Quality is a function of iterations. The difference between a high quality paper and a low quality paper is that the high quality paper represents a history of more iterations - of more papers being written. The author has either learned, or gleaned, or developed on his own techniques which have been developing since papers have been written.
Think of the difference between cave painting and the mona lisa. The cave painter has weaker tools and weaker techniques. He has no idea about representing 3D in a 2D medium, perspective, lighting, etc etc. Over his lifetime, his tools may never improve - he'll always be using his fingers and those same crushed berries; but the more and more he paints, the more and more things he tries, the more and more things he sees work and fail, and over years his painting skill and style itself may evolve. The stuff he'll do at the end of his life will be of a higher Quality than the stuff he did earlier in life.
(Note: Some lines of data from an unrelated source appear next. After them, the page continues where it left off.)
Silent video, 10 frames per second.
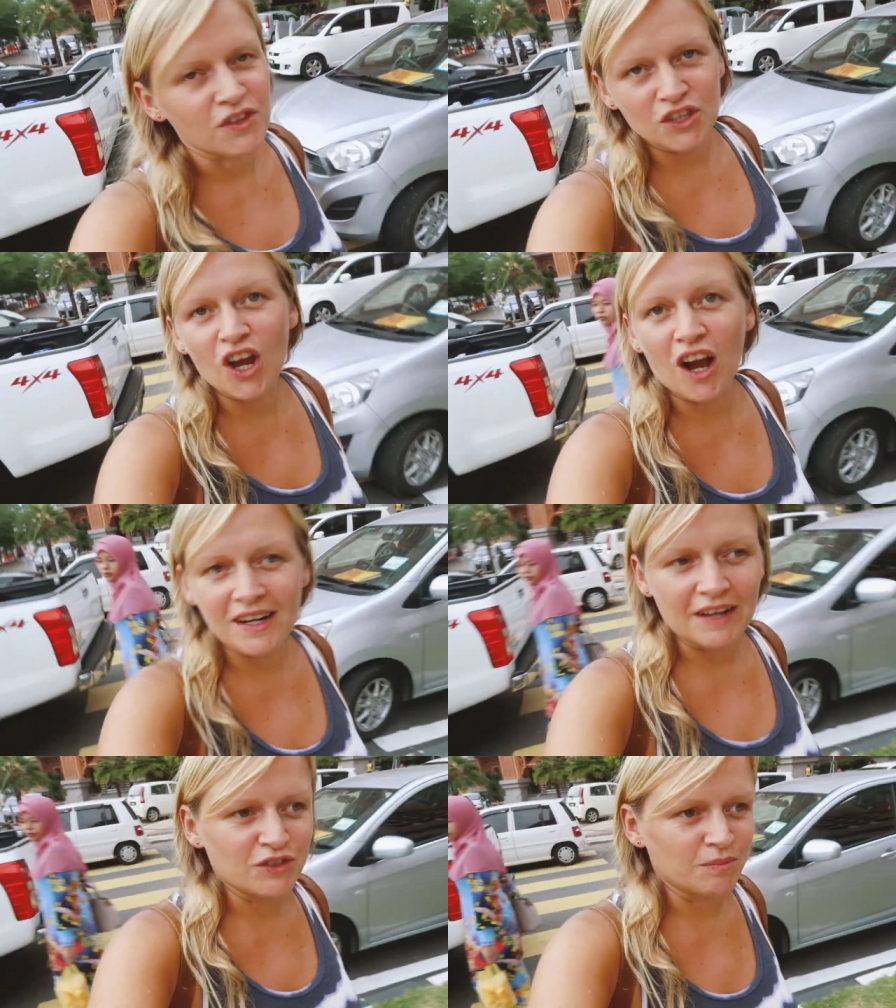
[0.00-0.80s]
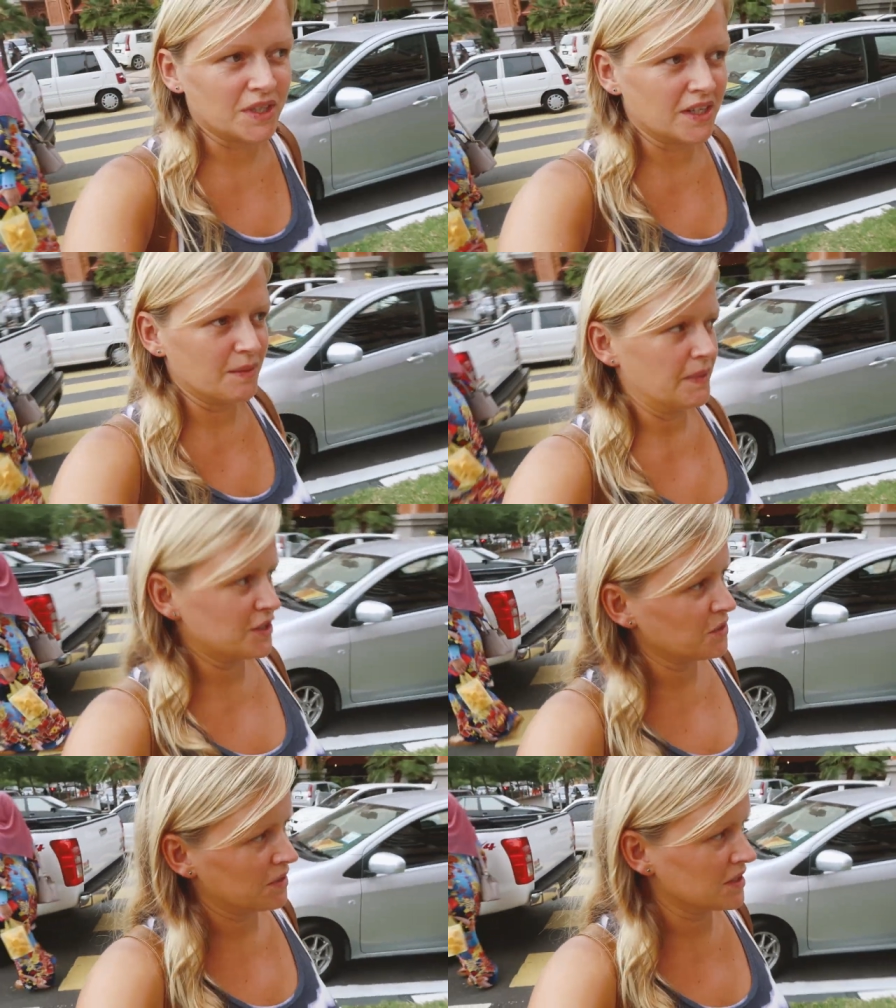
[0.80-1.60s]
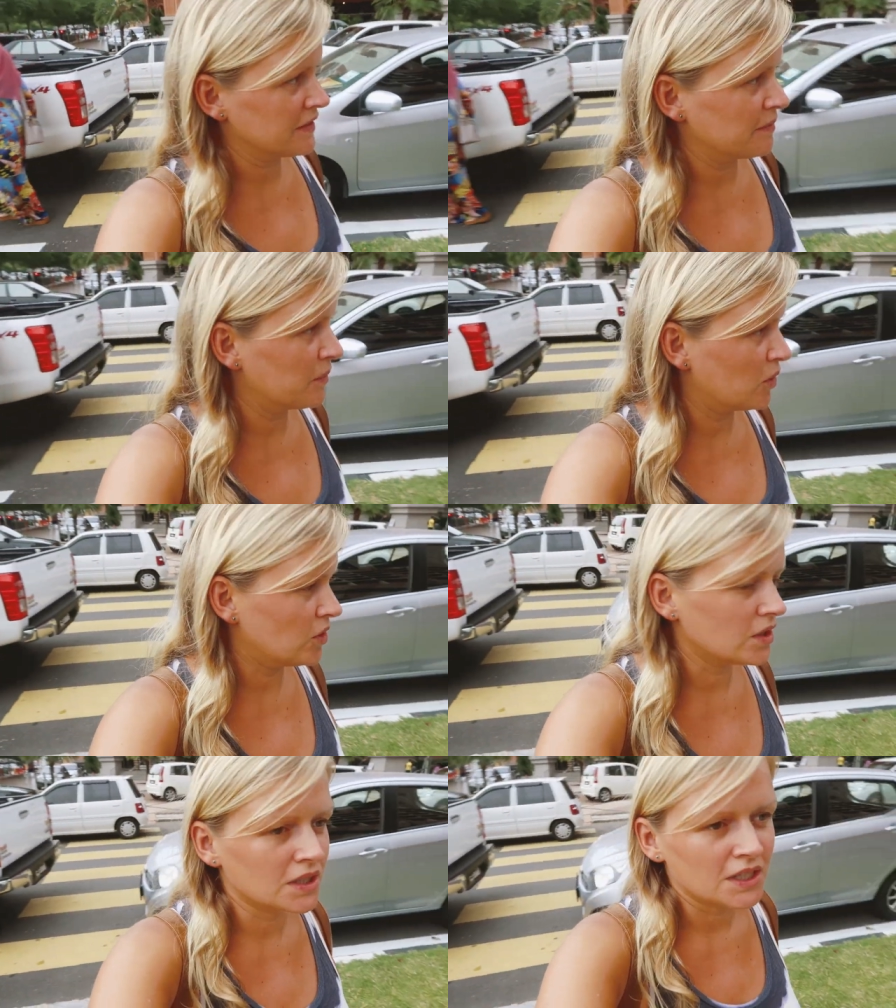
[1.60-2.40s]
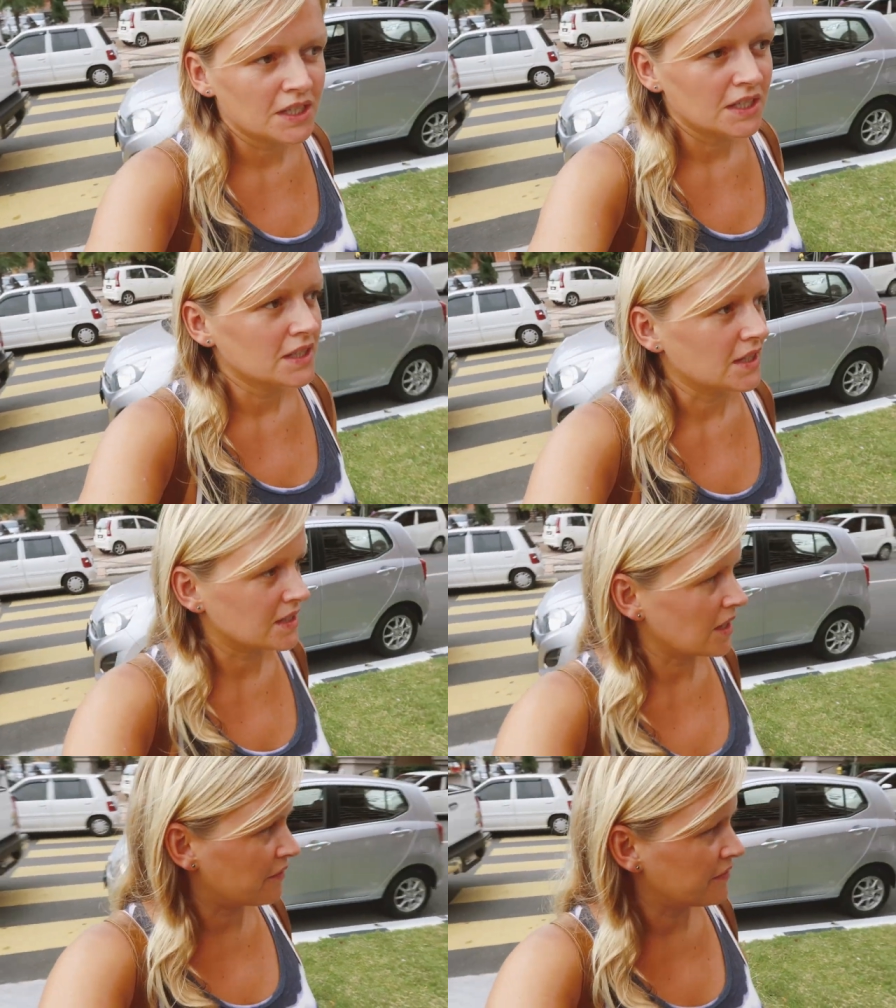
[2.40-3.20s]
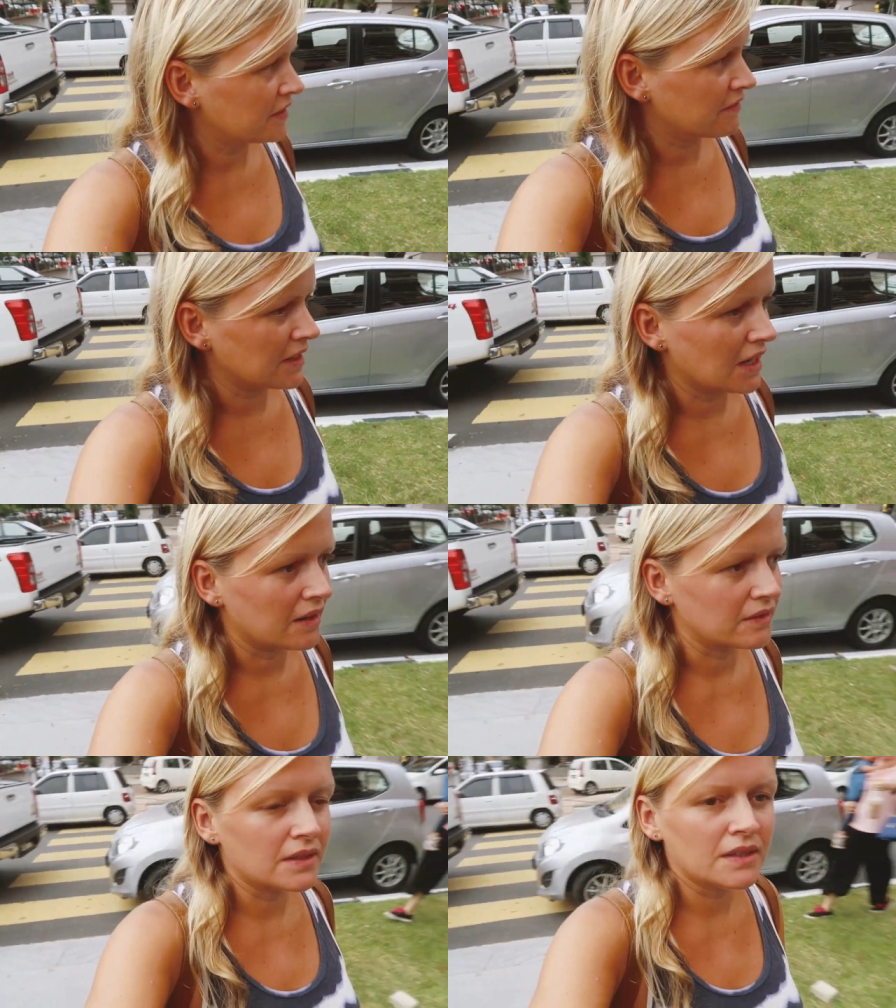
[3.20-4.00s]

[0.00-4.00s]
that you can't have something and it makes you want it even more. That's how I'm feeling right now.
Now let's pretend that one caveman painter develops a new technique for painting which is a huge step forward. Let's say he discovers that you can paint four legs instead of two and it really gives some liveliness to the deer. This is a technique which can be recognized as quality, is the fruit of this artist's painting after painting, and can be taught to other painters. Now when some young painter begins painting but tackles the new four leg technique immediately, he'll be painting at a higher quality than another young painter who ignores the state of affairs of art and is just hammering away back at square one. Though the young painter hasn't himself put in all the iterations to develop his quality, his work carries with it the legacy of all the work which lead up to developing the techniques.
The same will be true for the tools. As you keep building and using tools for whichever task, rebuilding them everytime they break or fail, you'll become better at pulling together the tools, better at designing them to complete your task more effectively, etc etc. When you swing an axe today and compare it to a rock hand-ax from 50,000 years back, your axe today carries with it the legacy of all those steps in axe technology that we've enjoyed from years and years of ax-making. Your axe carries the legacy of the hand-ax 50,000 years back.
So something of higher quality is something which carries with it a greater legacy of improvements which implies that it carries a spirit of the most iterations since its form became.
It even appropriately tackles the issue that sometimes it's difficult to discern the better quality between say an iphone and a droid phone as both represent in many ways identical legacies of all the technologies which go into them.